(Task inputs begins)

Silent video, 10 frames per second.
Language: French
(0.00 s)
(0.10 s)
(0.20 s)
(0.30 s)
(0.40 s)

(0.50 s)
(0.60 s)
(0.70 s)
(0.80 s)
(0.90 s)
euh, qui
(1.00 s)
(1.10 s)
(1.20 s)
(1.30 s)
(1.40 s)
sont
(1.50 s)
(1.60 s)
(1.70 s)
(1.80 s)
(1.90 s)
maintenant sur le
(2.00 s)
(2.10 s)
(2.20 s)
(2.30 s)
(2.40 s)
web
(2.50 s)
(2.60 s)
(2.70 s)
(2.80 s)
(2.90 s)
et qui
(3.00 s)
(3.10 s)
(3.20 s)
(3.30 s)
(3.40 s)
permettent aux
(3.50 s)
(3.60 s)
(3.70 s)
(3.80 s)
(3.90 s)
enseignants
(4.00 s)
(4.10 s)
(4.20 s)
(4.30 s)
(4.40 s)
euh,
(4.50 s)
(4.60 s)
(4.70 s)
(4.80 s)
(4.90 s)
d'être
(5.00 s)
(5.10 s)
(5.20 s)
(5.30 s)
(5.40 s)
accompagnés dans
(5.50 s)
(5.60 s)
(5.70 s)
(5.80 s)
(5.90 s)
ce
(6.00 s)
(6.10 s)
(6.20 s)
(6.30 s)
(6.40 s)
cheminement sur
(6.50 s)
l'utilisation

(Task inputs ends)
(Task inputs begins)

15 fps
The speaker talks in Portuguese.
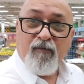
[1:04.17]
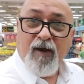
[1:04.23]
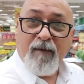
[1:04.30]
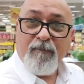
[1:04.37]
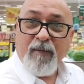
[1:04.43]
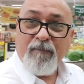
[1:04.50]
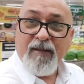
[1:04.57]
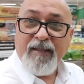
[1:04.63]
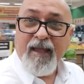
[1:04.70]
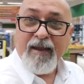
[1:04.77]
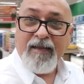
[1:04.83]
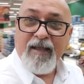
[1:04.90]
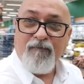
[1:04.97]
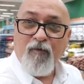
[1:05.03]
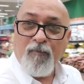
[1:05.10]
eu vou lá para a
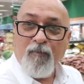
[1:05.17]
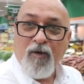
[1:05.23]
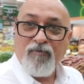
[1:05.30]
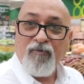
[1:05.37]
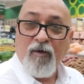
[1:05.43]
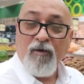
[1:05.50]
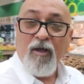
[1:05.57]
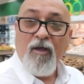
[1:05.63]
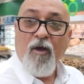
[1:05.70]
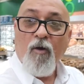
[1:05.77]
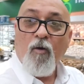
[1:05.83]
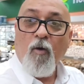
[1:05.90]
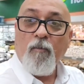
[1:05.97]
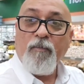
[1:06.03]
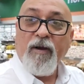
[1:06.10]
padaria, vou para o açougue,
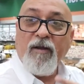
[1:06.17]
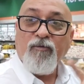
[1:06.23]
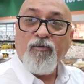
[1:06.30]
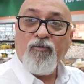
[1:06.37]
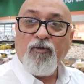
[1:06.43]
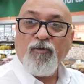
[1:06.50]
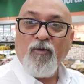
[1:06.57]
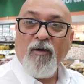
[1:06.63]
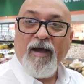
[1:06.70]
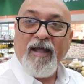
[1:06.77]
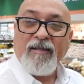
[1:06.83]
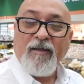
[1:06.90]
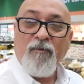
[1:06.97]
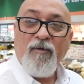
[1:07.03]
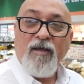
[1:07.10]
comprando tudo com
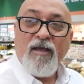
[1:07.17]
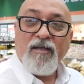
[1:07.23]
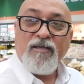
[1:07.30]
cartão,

(Task inputs ends)
(Task inputs begins)

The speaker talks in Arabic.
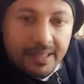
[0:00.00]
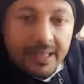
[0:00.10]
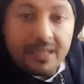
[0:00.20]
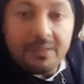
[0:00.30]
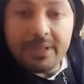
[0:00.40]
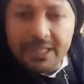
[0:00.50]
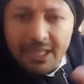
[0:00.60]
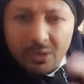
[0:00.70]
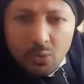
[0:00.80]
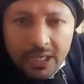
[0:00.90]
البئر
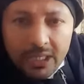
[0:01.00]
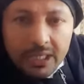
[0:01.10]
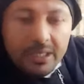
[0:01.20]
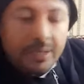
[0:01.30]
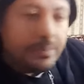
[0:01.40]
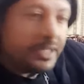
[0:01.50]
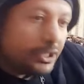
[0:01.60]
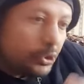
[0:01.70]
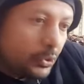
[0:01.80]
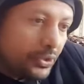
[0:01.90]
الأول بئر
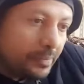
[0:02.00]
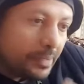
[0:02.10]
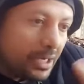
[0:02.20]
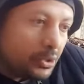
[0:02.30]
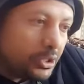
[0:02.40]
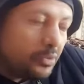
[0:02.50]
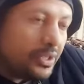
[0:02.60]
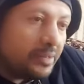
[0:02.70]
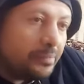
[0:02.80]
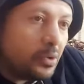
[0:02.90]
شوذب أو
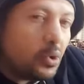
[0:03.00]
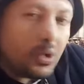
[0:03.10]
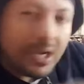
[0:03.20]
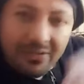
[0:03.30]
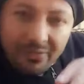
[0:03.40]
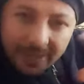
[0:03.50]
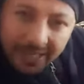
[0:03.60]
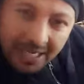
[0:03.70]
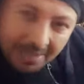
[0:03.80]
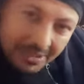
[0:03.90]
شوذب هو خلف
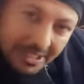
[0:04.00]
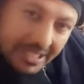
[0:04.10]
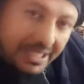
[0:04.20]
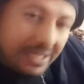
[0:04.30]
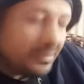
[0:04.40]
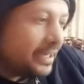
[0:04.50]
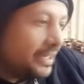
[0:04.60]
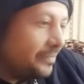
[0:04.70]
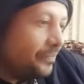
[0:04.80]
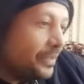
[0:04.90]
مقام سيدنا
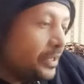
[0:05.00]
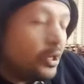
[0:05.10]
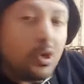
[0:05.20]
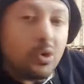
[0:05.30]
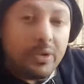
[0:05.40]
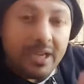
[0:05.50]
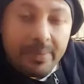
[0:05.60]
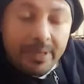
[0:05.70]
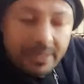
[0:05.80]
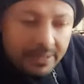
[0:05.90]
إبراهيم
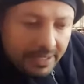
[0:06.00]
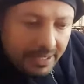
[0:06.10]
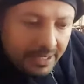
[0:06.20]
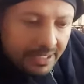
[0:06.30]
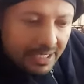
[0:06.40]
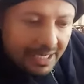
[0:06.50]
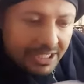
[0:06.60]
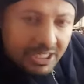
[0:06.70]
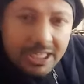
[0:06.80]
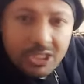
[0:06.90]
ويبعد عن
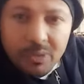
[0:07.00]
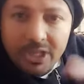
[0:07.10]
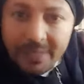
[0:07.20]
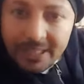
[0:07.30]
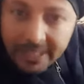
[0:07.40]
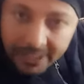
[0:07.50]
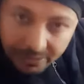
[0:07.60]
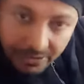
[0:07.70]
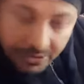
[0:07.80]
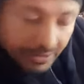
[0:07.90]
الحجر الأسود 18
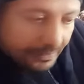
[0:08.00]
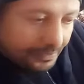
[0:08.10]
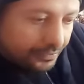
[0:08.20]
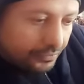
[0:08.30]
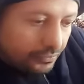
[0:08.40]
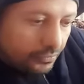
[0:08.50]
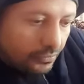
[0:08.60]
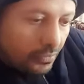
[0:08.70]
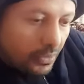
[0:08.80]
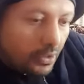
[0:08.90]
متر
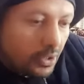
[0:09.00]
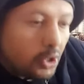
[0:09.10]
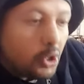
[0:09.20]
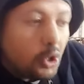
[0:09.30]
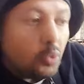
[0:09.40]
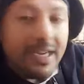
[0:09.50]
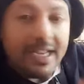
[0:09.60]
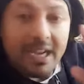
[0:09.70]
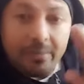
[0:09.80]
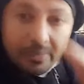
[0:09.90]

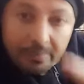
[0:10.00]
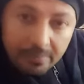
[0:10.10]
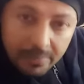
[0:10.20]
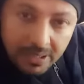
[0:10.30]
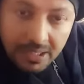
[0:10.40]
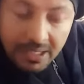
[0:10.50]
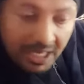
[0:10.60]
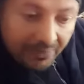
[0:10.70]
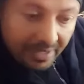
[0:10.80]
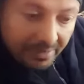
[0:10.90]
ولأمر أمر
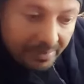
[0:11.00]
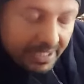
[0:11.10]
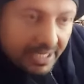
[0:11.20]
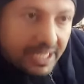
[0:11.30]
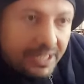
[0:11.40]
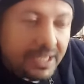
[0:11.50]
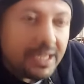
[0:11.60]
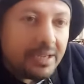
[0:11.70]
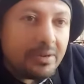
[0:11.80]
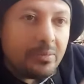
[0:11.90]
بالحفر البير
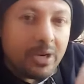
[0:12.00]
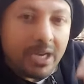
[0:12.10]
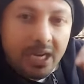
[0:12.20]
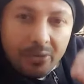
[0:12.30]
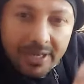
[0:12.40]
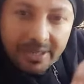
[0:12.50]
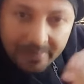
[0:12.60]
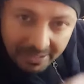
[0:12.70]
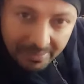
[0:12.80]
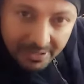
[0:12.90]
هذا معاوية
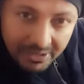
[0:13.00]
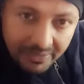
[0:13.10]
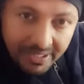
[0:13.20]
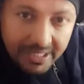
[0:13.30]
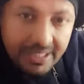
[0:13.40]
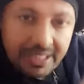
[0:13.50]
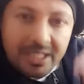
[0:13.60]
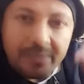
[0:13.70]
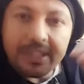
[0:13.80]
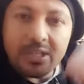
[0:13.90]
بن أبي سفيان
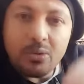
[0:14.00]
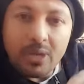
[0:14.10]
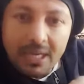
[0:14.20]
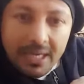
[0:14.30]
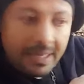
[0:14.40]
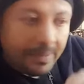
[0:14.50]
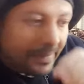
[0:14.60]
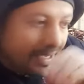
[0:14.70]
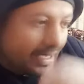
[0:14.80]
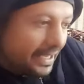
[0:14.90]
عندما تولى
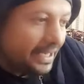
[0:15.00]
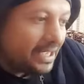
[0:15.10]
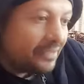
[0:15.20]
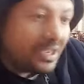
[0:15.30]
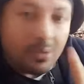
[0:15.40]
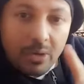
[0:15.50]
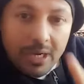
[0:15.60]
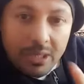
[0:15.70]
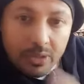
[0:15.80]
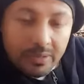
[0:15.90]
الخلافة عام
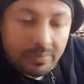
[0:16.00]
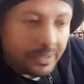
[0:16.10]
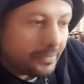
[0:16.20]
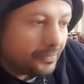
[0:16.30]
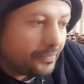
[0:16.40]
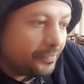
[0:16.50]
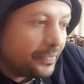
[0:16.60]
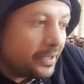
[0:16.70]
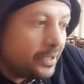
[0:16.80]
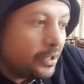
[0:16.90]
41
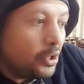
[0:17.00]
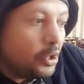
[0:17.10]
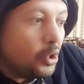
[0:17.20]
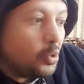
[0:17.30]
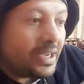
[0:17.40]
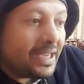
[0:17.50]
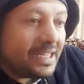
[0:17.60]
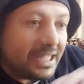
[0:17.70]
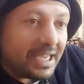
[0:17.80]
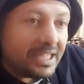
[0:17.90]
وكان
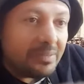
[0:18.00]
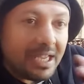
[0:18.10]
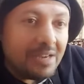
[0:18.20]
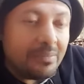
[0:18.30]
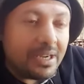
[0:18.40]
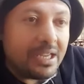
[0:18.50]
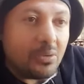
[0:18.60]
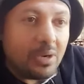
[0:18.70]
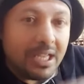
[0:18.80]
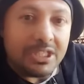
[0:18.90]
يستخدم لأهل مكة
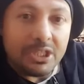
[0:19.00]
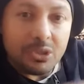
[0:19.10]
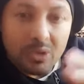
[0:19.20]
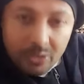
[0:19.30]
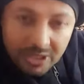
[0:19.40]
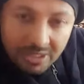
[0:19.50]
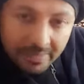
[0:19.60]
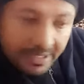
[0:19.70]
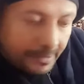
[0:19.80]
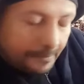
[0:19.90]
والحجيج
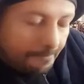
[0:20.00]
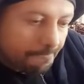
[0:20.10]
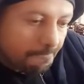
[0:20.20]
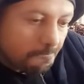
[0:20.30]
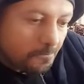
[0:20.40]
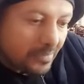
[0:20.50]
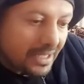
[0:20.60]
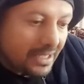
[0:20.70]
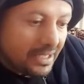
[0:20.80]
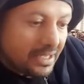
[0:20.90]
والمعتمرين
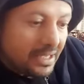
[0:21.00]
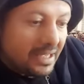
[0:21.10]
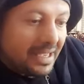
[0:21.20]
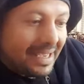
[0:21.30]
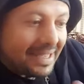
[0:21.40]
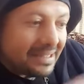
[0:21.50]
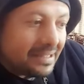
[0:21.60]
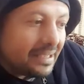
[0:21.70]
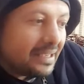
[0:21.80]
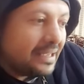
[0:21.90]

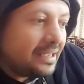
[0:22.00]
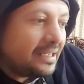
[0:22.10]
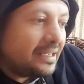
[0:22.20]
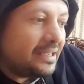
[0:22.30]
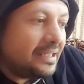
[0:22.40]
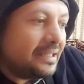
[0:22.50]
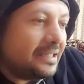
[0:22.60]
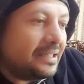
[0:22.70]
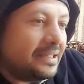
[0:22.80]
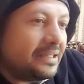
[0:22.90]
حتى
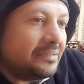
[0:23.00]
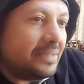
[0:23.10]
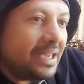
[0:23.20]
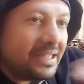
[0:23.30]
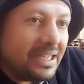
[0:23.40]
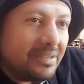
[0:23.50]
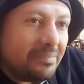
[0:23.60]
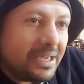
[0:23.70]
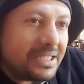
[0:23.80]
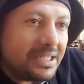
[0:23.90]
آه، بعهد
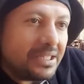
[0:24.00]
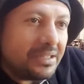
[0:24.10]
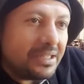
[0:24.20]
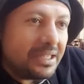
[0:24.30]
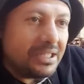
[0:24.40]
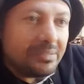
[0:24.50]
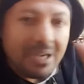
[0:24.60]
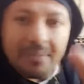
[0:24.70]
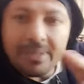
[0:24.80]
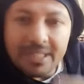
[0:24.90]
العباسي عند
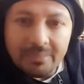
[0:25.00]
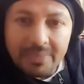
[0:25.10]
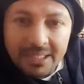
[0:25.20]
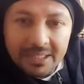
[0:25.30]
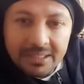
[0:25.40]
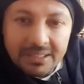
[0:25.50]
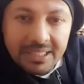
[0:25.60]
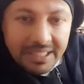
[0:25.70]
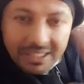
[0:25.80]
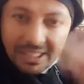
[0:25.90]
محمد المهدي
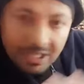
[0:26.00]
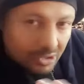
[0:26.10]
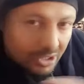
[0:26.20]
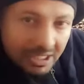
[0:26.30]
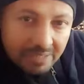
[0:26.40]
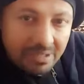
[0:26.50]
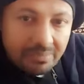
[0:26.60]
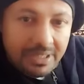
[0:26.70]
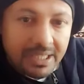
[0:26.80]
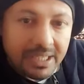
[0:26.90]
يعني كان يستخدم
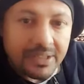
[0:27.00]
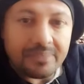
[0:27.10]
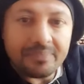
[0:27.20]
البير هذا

(Task inputs ends)

* _What to produce_:
Wherever the string "speaker" appears in a line of the records above, copy that line.

* _Result of this task_:
The speaker talks in Portuguese.
The speaker talks in Arabic.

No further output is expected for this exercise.